[PROVIDED MATERIAL Boundary: Start]

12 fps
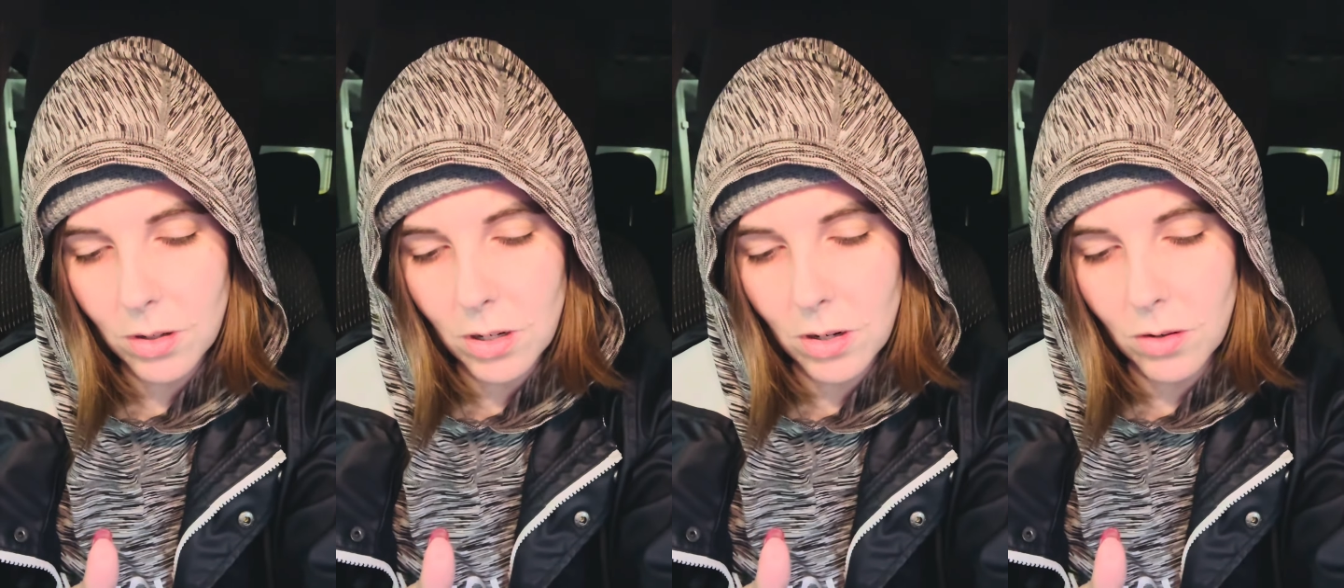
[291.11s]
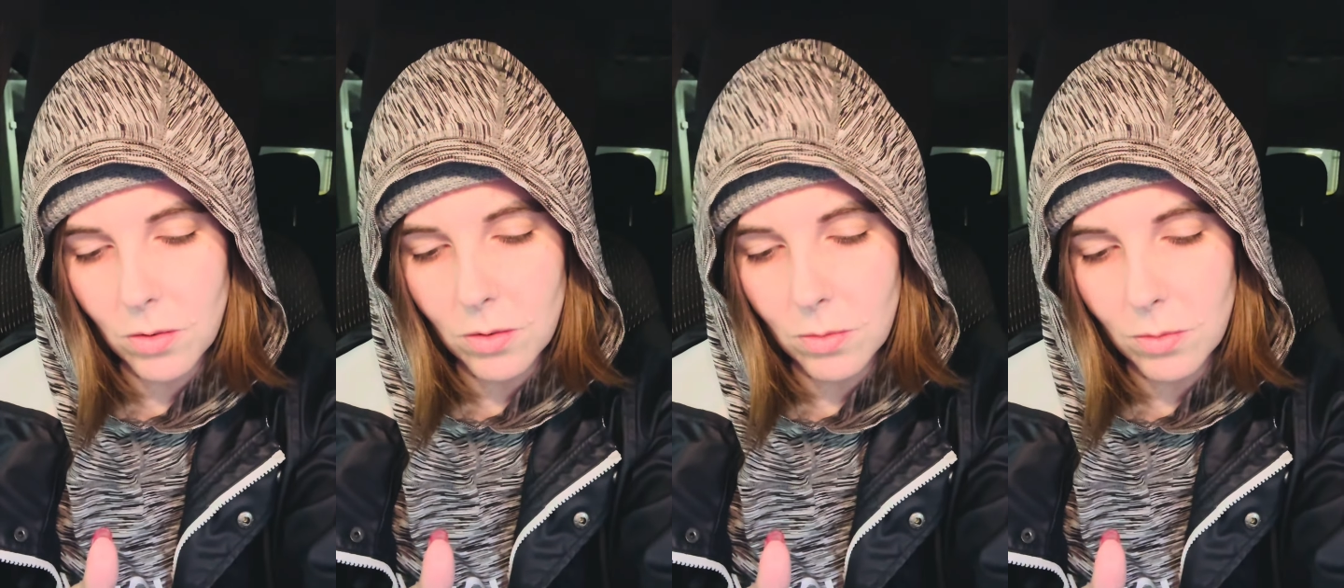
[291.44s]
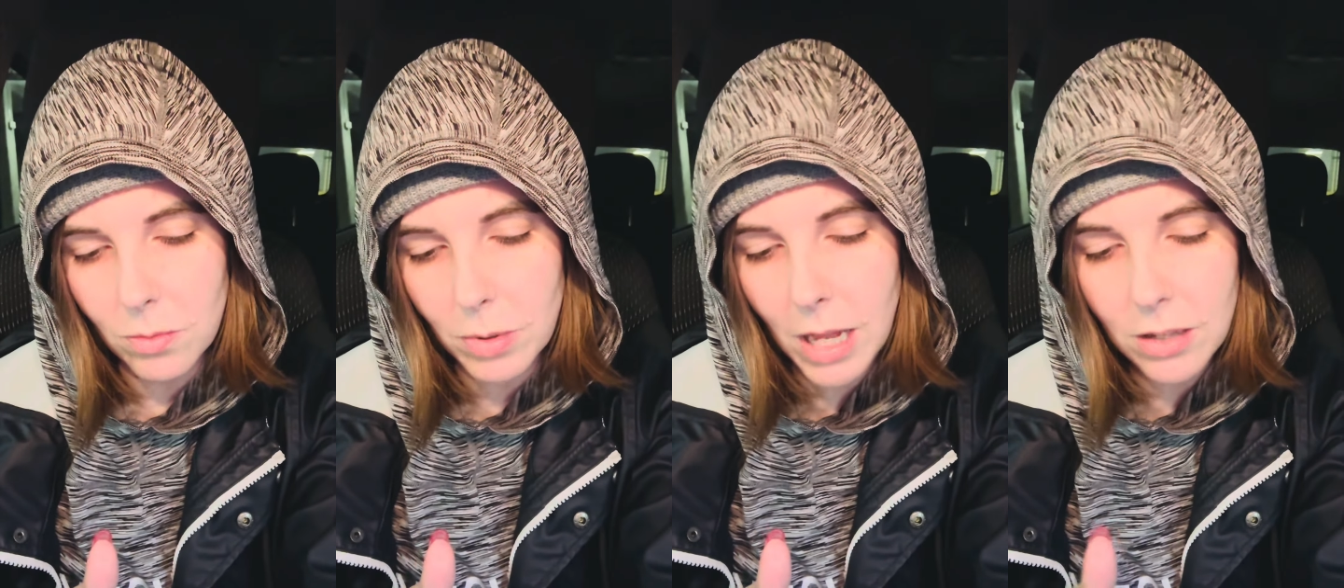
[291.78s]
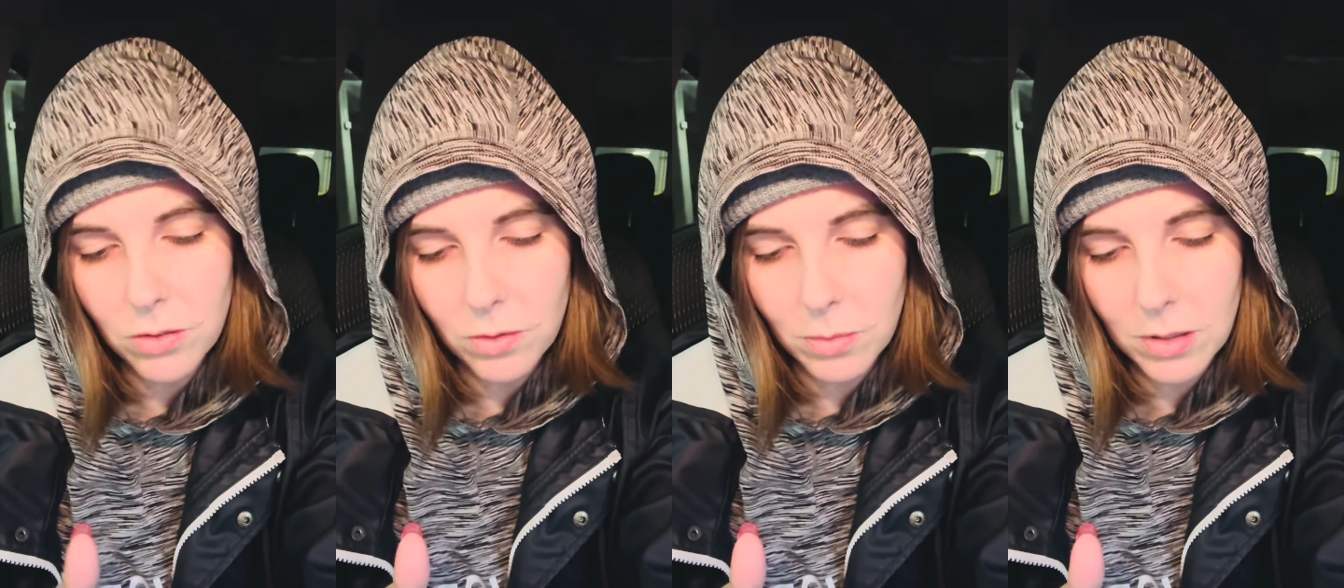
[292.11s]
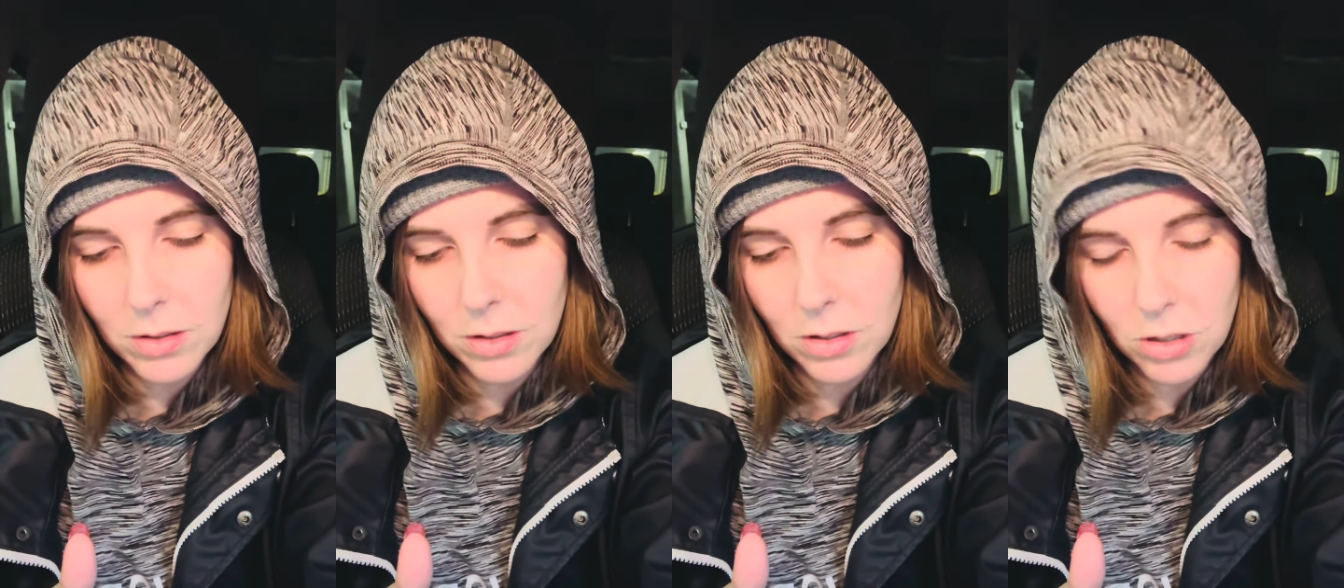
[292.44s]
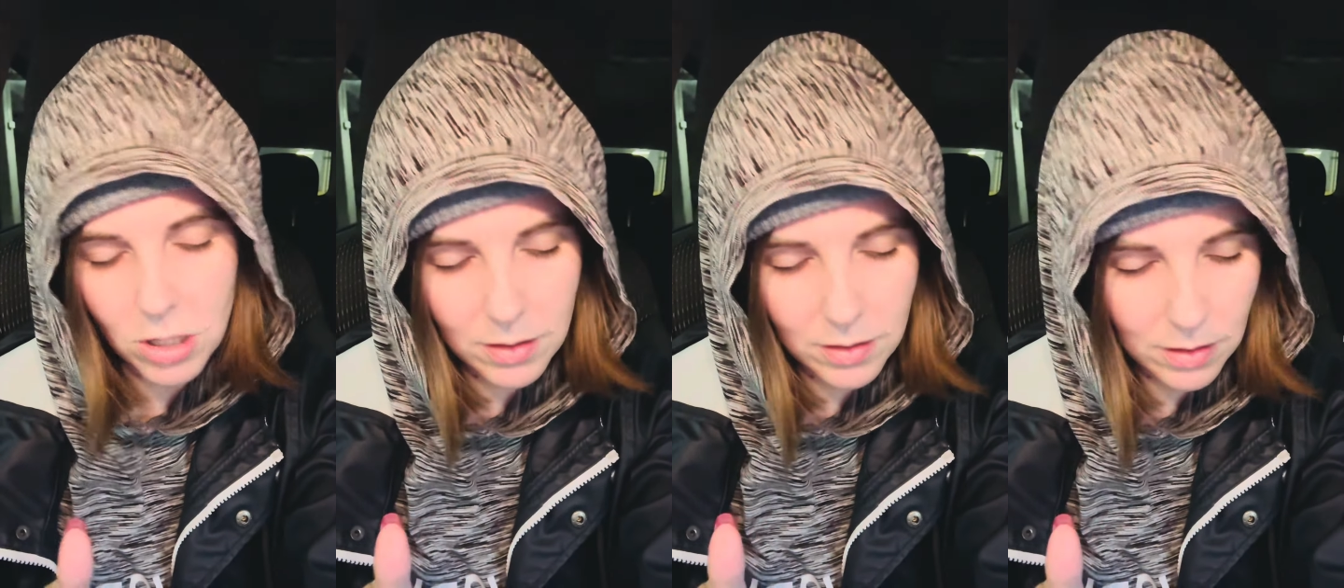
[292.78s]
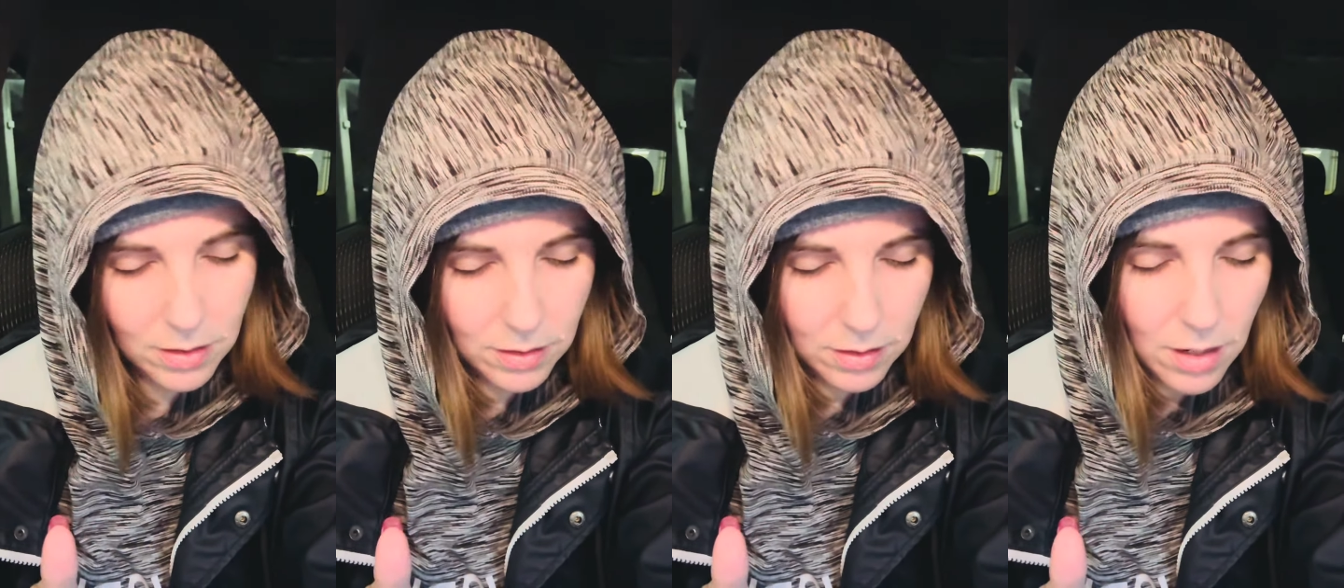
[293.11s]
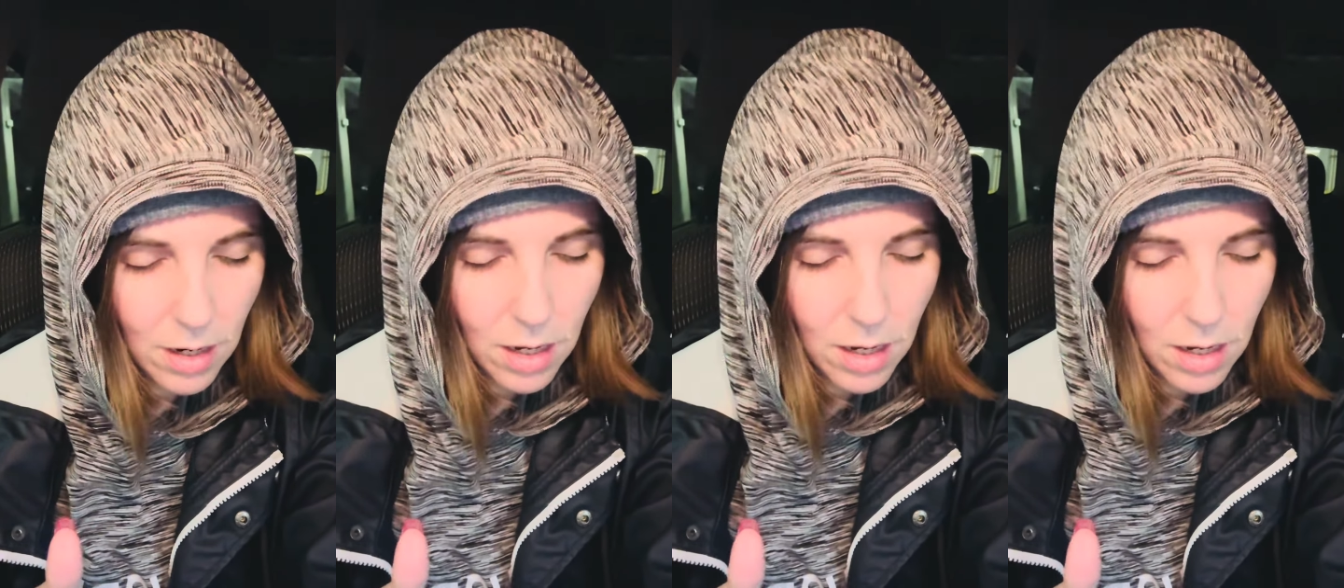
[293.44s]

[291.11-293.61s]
you know, blasphemous to Jesus.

[PROVIDED MATERIAL Boundary: End]

• _ACTIVITY_
Print each record exactly as it stands, leaving the images out.

• _WRITTEN RESPONSE_
12 fps
[291.11s]
[291.44s]
[291.78s]
[292.11s]
[292.44s]
[292.78s]
[293.11s]
[293.44s]

[291.11-293.61s]
you know, blasphemous to Jesus.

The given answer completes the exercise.